Entering Unknown Territory ....
This week has been a struggle and not in the way you’re probably thinking. I can handle the green boogers, the constant barking sounds, raging temperatures (barely I might add) and the lack of sleep however the one thing I am really struggling with is my adolescent child.
I have to admit I am a little naïve with how to handle the temperamental tendencies of a tweeny young man but holy shit the mood swings are of epic proportions and only predicted to get worse. I have found myself on numerous occasions having heated debates about the most trivial shit, pleasassseeeeee don't get me started on how I have had to fine tune my bloody negotiating skills. This little punk is 12 in a couple of months....... WTAF!

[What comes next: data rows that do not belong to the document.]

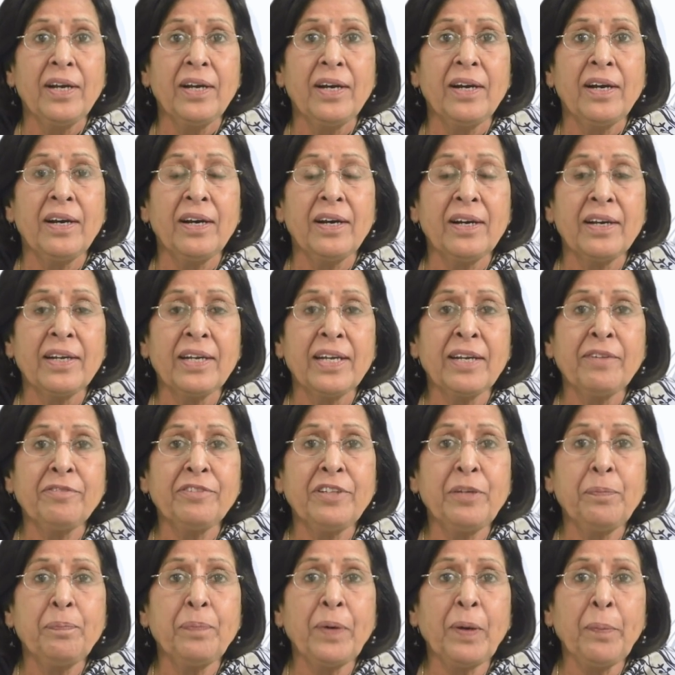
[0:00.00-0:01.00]
if
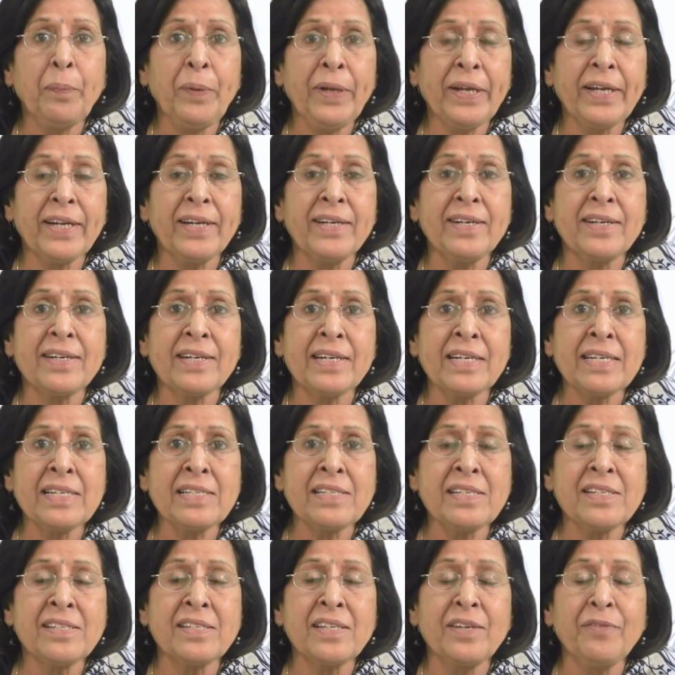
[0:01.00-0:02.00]
the public
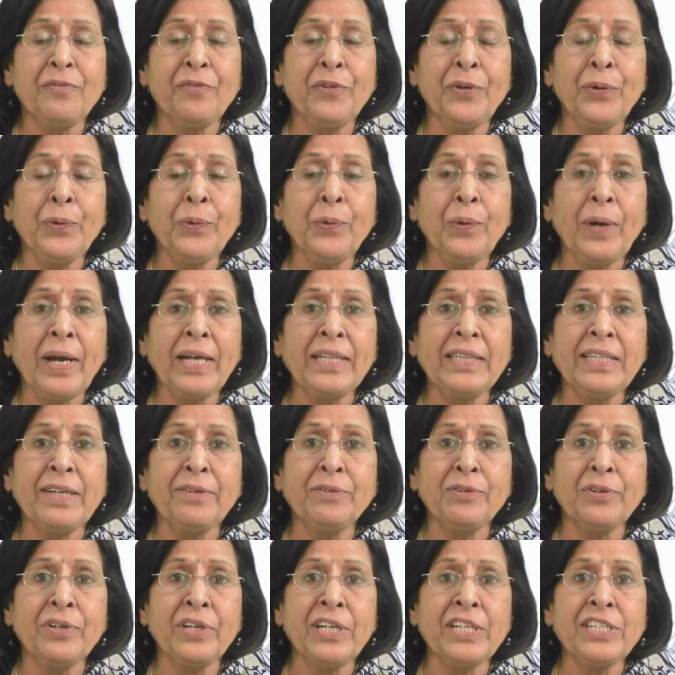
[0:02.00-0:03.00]
interest is in view, and they
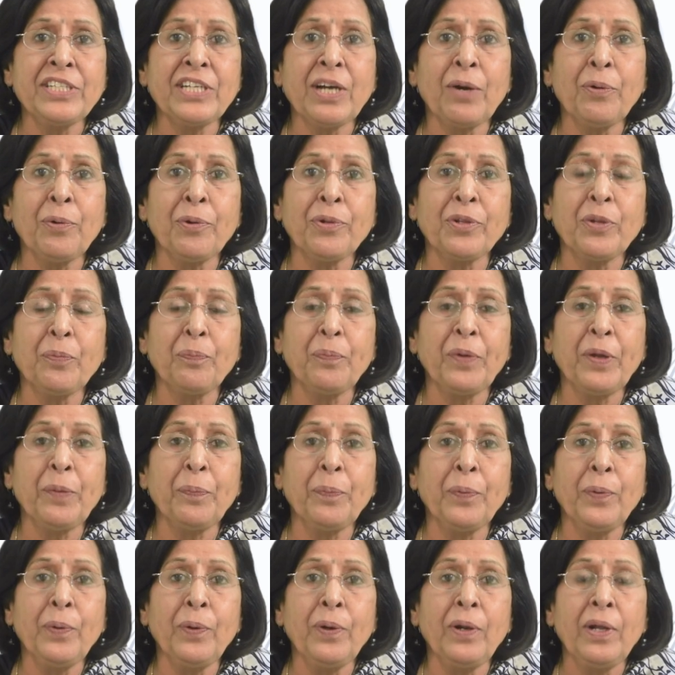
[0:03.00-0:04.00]
have to reach out to the
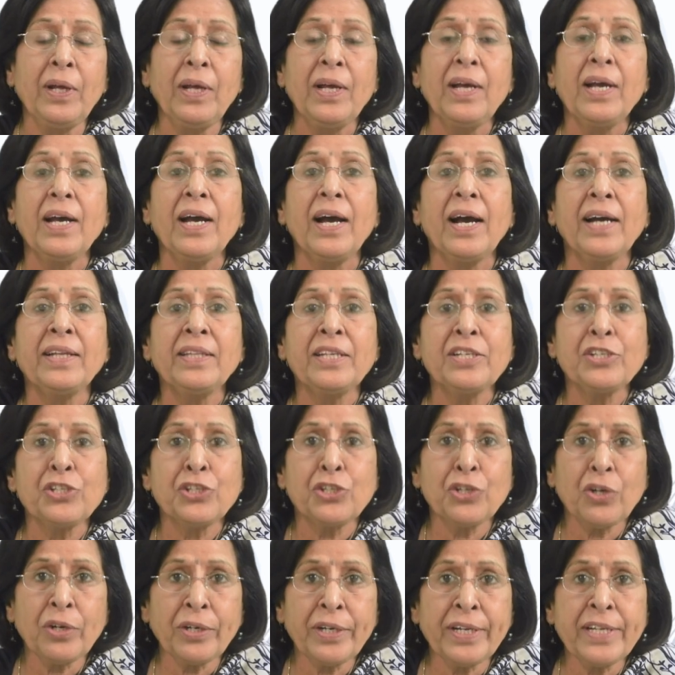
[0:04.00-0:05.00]
people at the
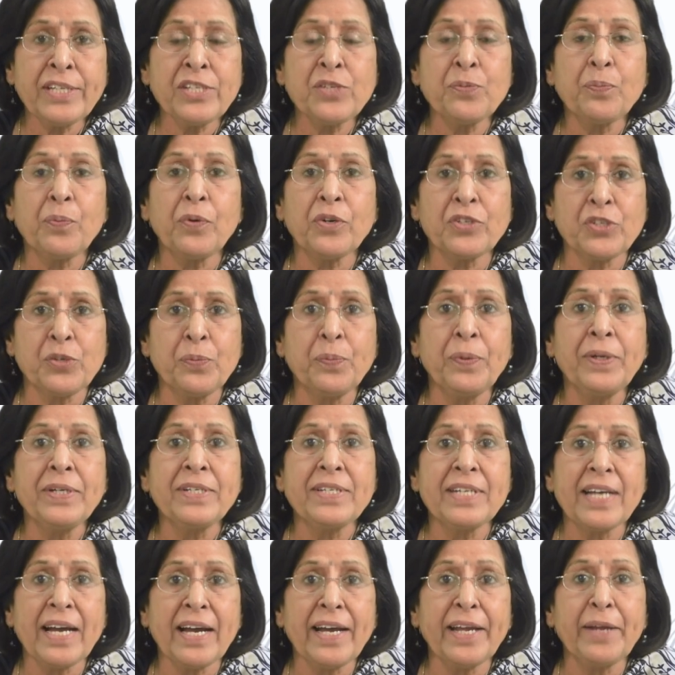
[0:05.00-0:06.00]
shortest possible
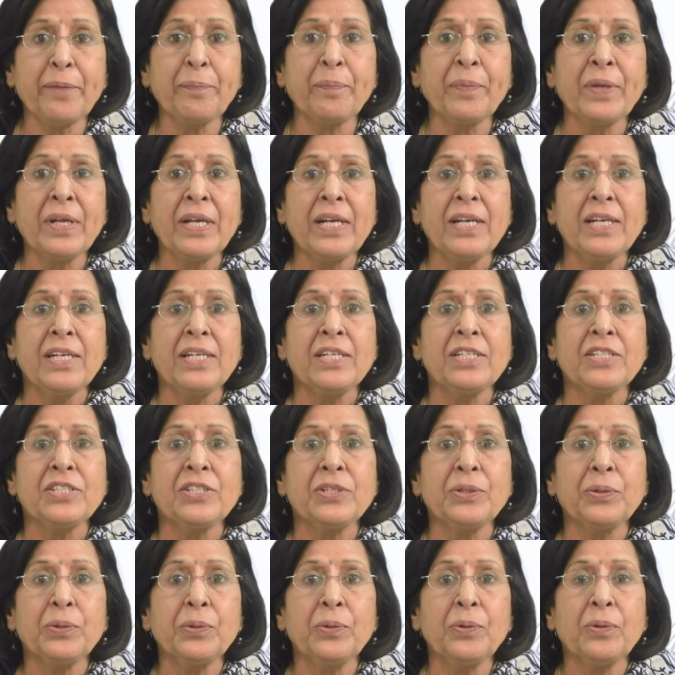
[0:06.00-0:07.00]
time.
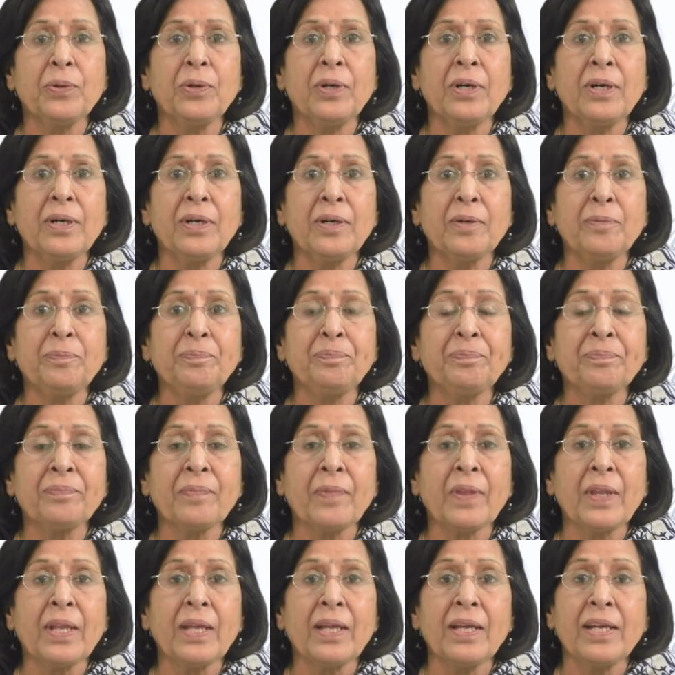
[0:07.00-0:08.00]
So
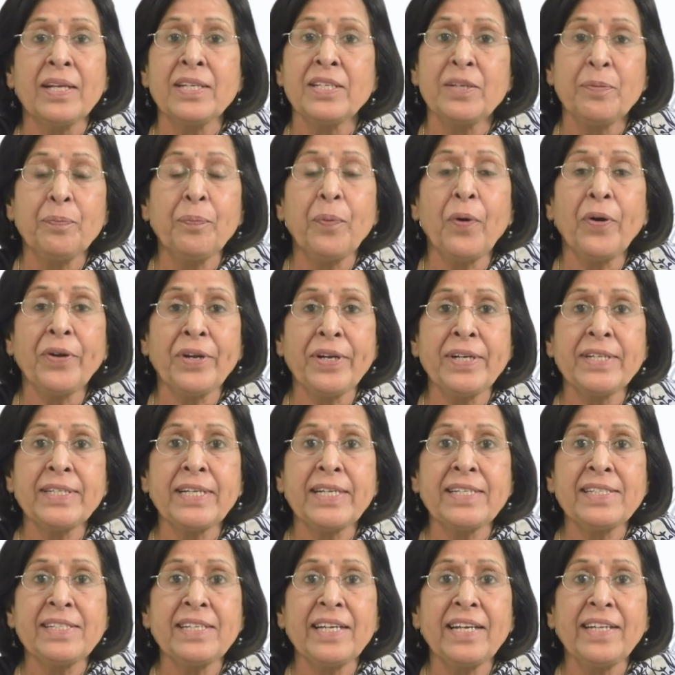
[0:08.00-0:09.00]
it's important,
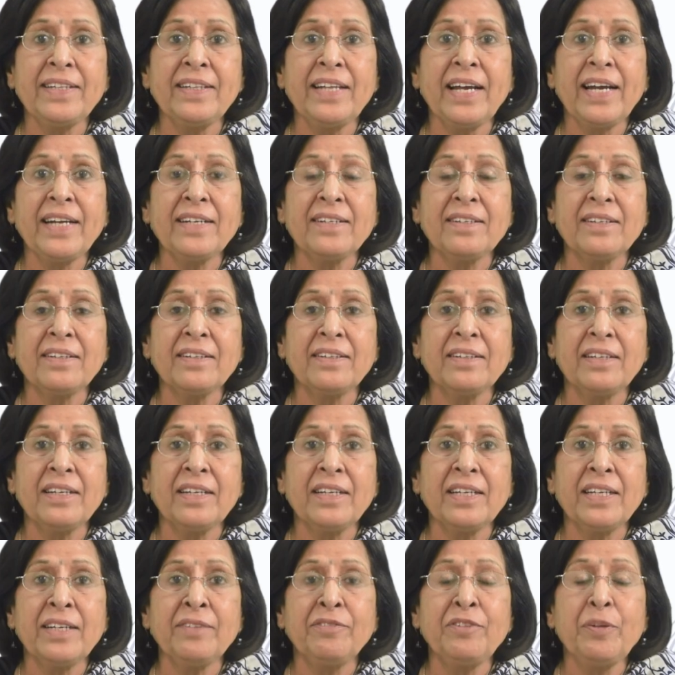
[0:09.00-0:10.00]
as I said, that
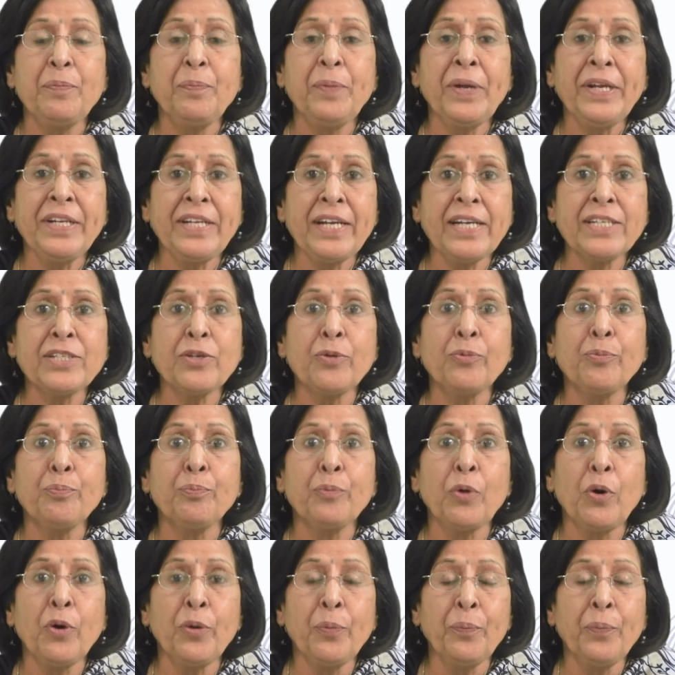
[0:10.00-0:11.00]
if the media is
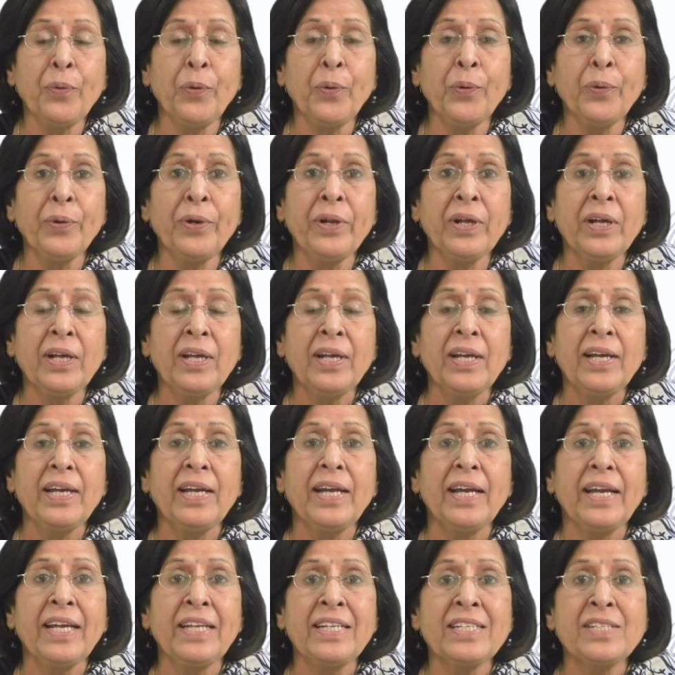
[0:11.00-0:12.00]
on board
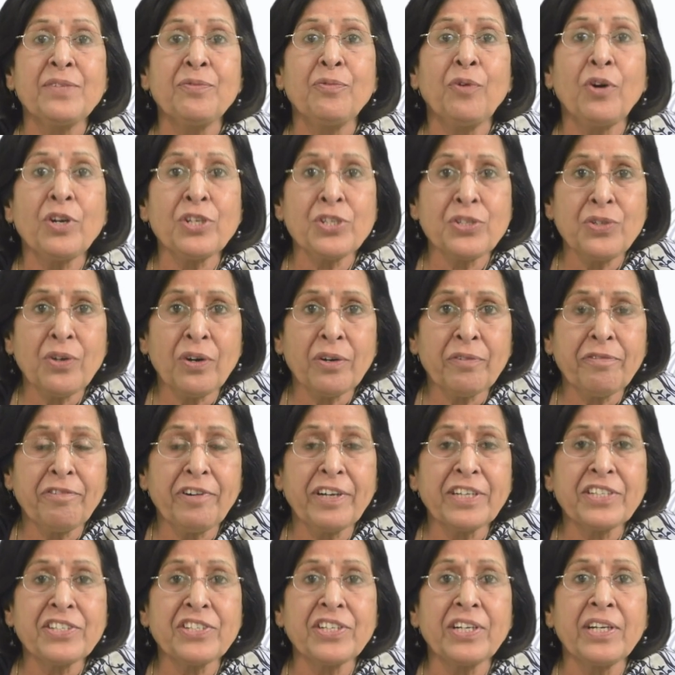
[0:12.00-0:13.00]
in its watchdog
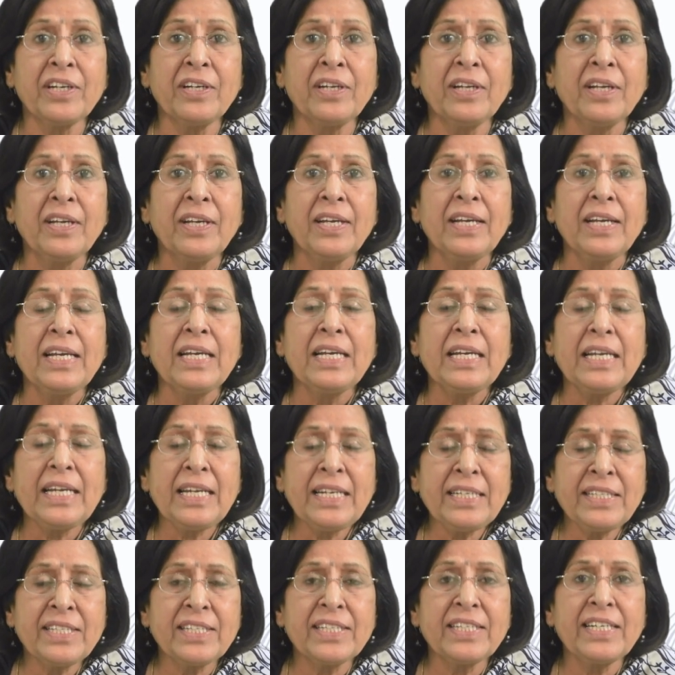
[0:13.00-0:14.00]
function,
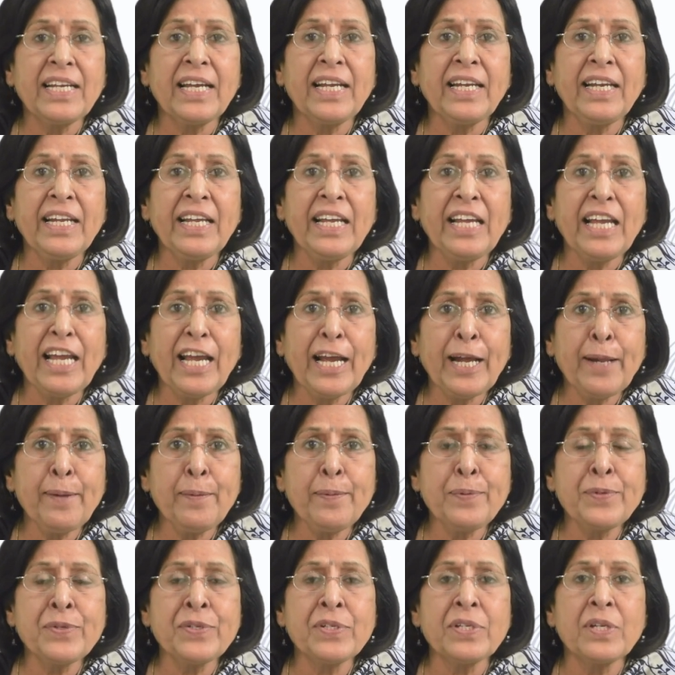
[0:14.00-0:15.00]
it really
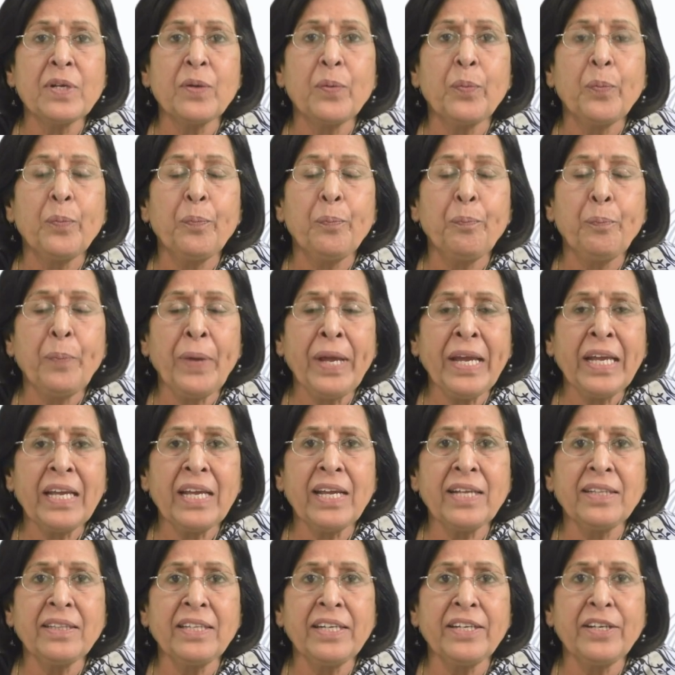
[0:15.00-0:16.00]
helps
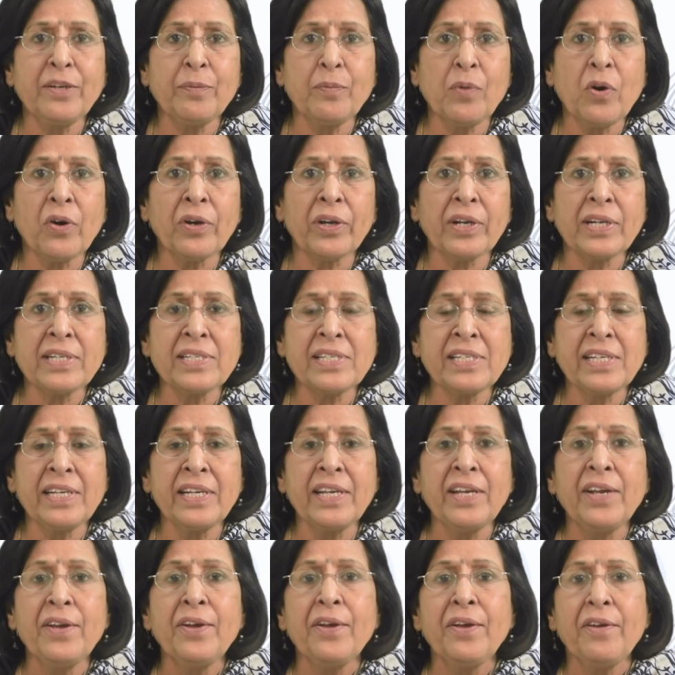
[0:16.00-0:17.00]
making the
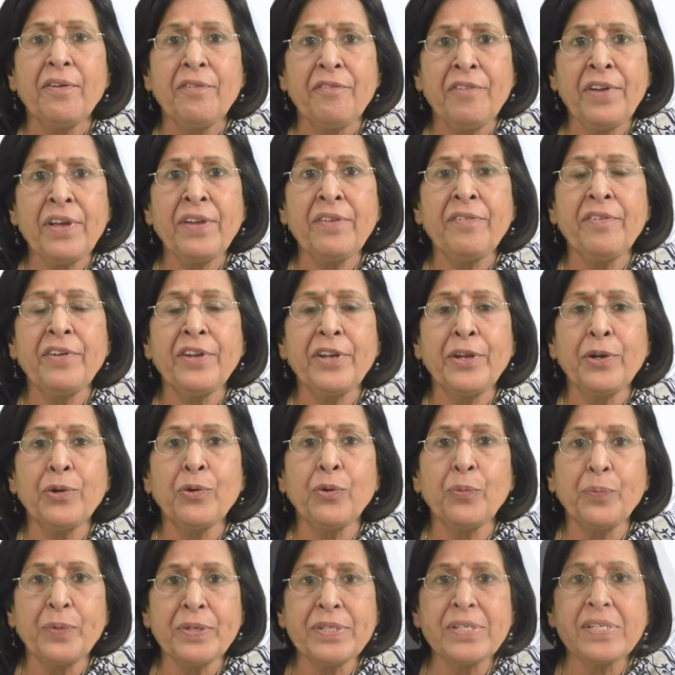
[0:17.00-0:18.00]
democracy very, very
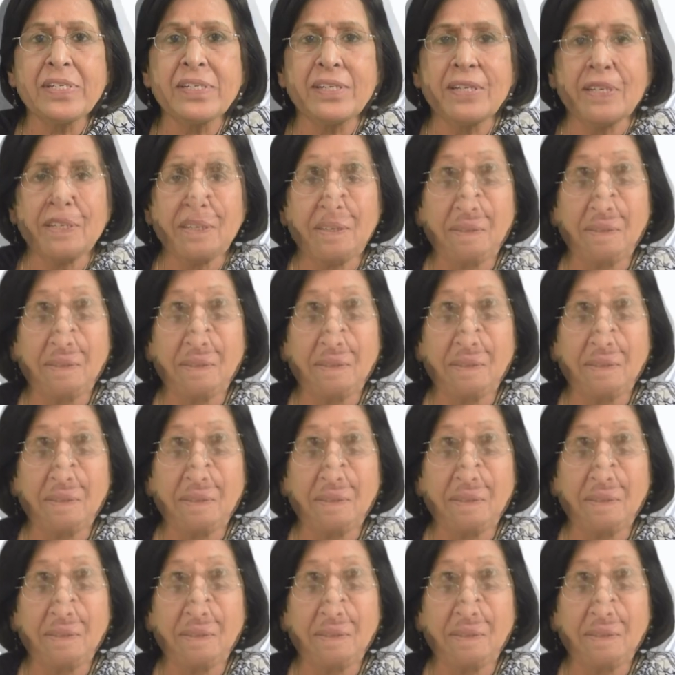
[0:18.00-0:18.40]
robust.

Last night I actually had that moment that "us" parents really don't want to admit to and that was when I was looking at Ryley arguing his point ever so passionately with that slight tinge of arrogance, sense of righteousness and the sound and solid belief he was right and there was nothing my hubby and I could say that would trumps his point, I thought "SHIT... This kid is just like me when I was his age" .... Arghhhhhhh!!!
If the dramatic hell I put my folks through is anything to go by I better start bracing myself.
I became a pro and mastered the art of pissing off the parentals. I am entering unknown territory and fear for my life, I am now the parent!